### ASSIGNMENT
For this exercise, please find the lines in the entries that include the word "video" and copy them.

BEGIN SOURCE DATA

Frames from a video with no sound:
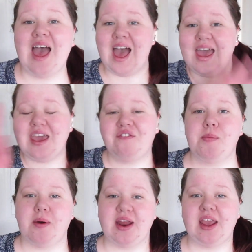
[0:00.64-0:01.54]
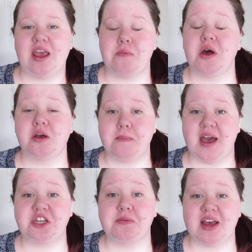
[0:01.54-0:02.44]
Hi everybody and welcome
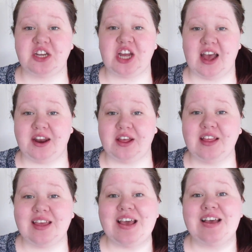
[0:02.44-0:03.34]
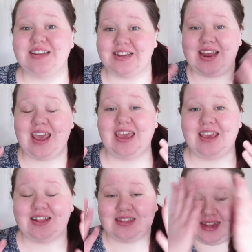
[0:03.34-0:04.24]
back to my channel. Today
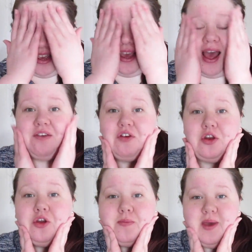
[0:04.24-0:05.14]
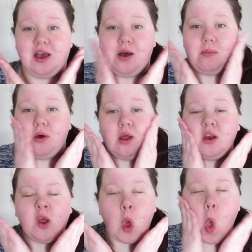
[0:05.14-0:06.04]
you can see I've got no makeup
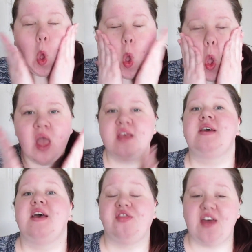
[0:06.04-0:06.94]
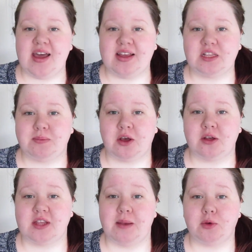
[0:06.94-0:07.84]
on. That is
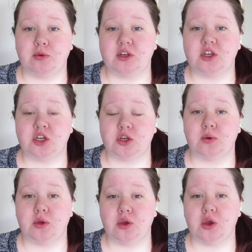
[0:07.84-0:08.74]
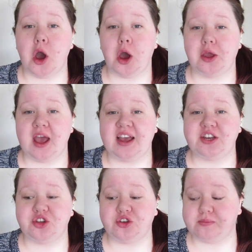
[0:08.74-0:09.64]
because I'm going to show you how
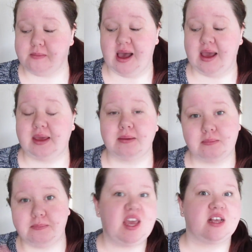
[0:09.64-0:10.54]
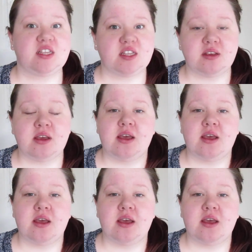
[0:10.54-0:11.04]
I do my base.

END SOURCE DATA
BEGIN SOURCE DATA

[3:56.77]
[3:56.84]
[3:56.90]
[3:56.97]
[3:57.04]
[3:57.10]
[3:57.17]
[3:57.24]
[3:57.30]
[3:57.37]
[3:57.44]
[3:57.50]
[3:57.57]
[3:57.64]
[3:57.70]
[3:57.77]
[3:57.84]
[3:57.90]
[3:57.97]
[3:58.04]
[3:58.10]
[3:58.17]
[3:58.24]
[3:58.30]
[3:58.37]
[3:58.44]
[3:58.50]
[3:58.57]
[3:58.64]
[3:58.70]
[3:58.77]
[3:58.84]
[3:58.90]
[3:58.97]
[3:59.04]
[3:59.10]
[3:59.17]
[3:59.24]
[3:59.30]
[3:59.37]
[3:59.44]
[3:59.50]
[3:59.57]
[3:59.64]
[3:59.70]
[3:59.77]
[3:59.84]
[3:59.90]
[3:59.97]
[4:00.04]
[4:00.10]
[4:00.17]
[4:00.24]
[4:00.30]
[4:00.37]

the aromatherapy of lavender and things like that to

END SOURCE DATA
BEGIN SOURCE DATA

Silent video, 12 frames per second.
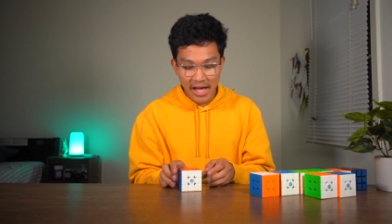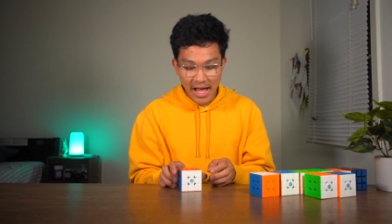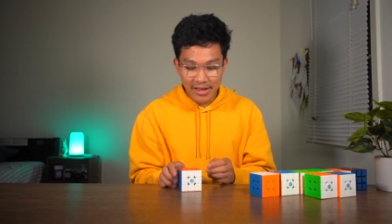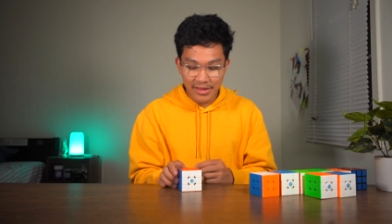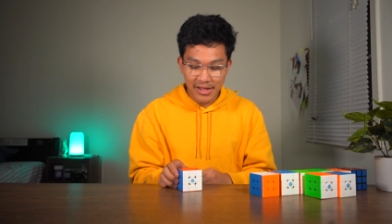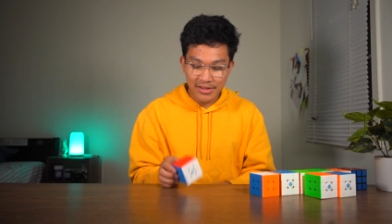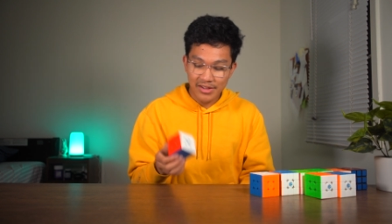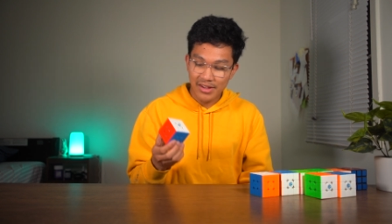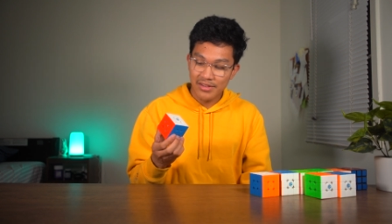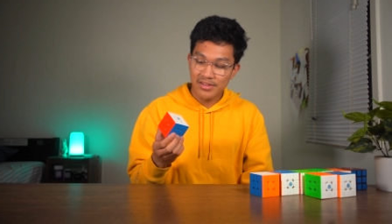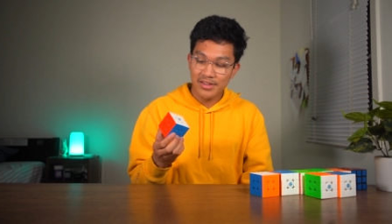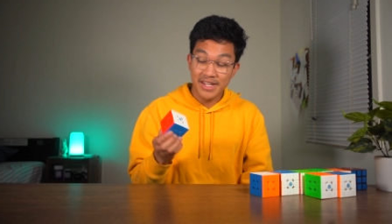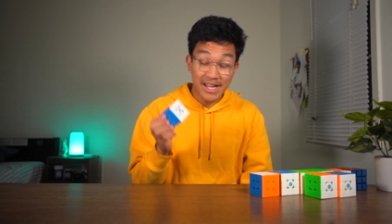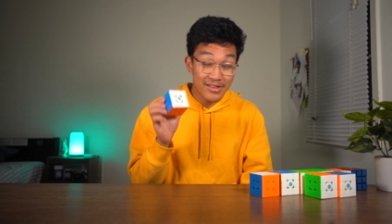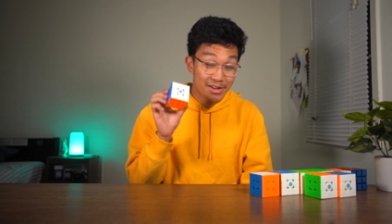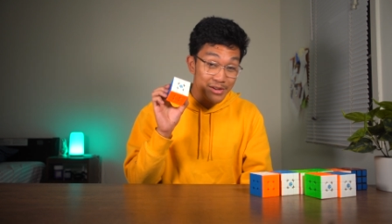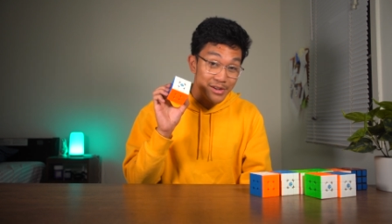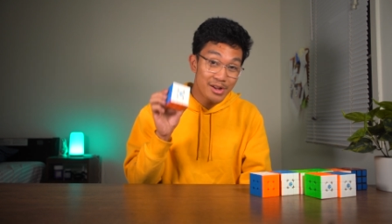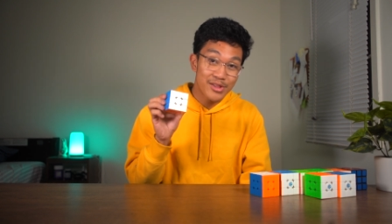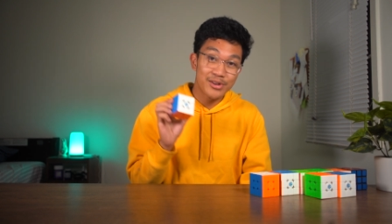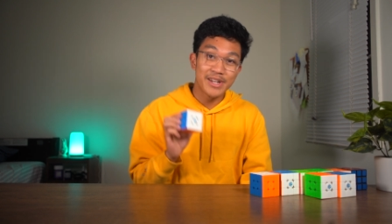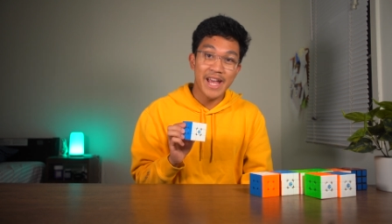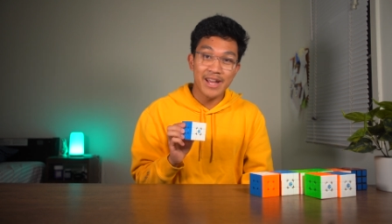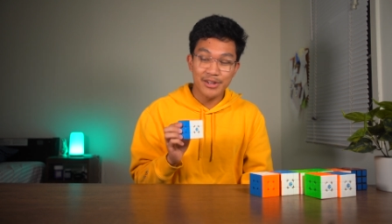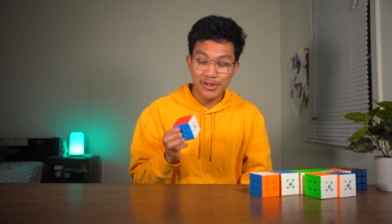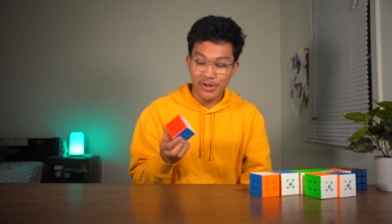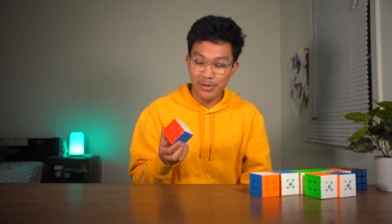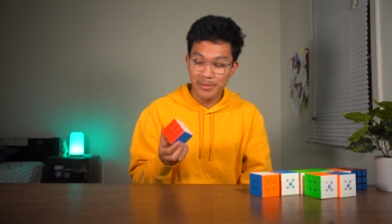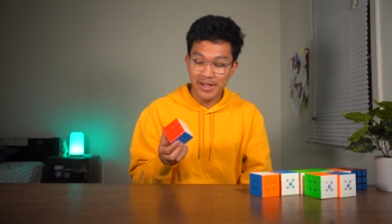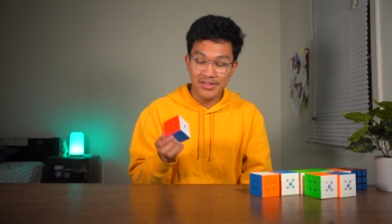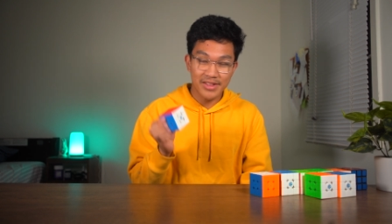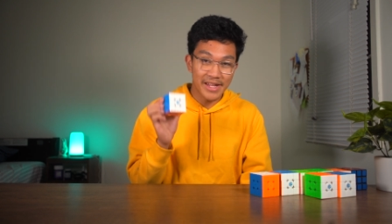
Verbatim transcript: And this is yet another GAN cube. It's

END SOURCE DATA

### RESPONSE BELOW
Frames from a video with no sound:
Silent video, 12 frames per second.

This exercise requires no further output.